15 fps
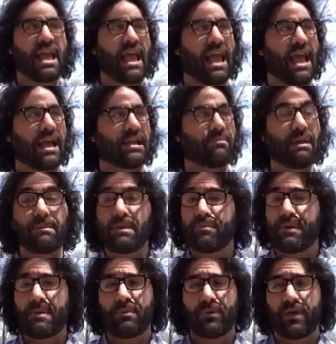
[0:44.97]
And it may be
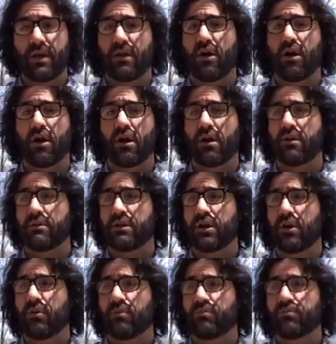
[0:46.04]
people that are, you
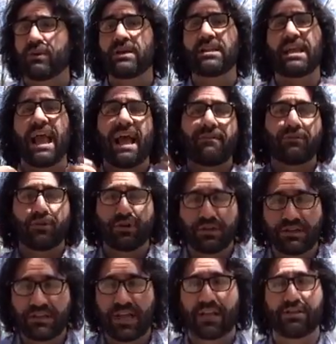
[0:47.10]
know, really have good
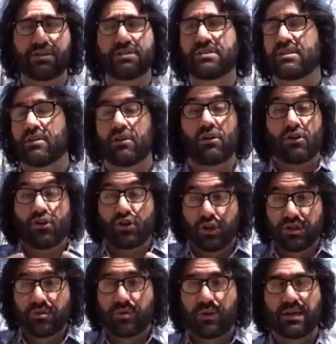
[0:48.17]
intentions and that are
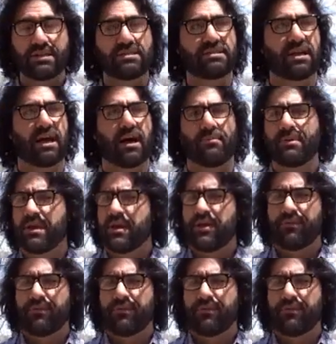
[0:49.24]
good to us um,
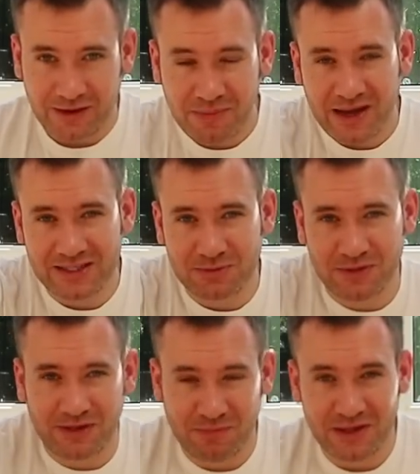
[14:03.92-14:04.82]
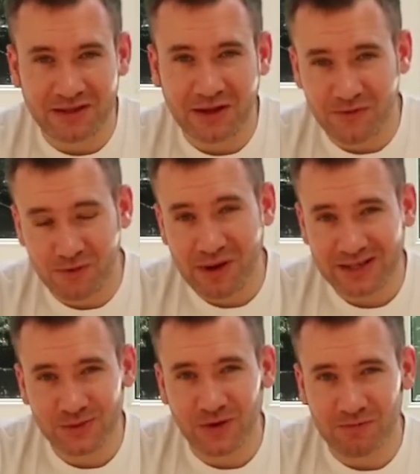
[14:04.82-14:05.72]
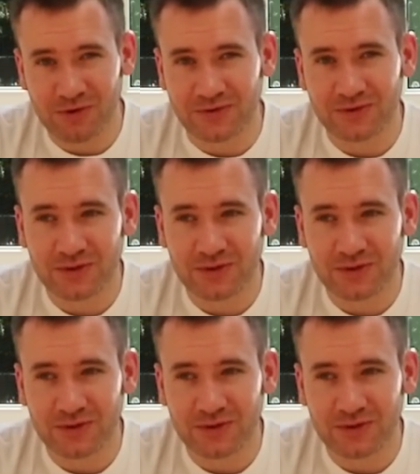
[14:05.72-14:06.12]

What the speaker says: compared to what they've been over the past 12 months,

* TASK INSTRUCTIONS
Reproduce every line above as written, skipping pictures.

* RESULT OF THE TASK
15 fps
[0:44.97]
And it may be
[0:46.04]
people that are, you
[0:47.10]
know, really have good
[0:48.17]
intentions and that are
[0:49.24]
good to us um,
[14:03.92-14:04.82]
[14:04.82-14:05.72]
[14:05.72-14:06.12]

What the speaker says: compared to what they've been over the past 12 months,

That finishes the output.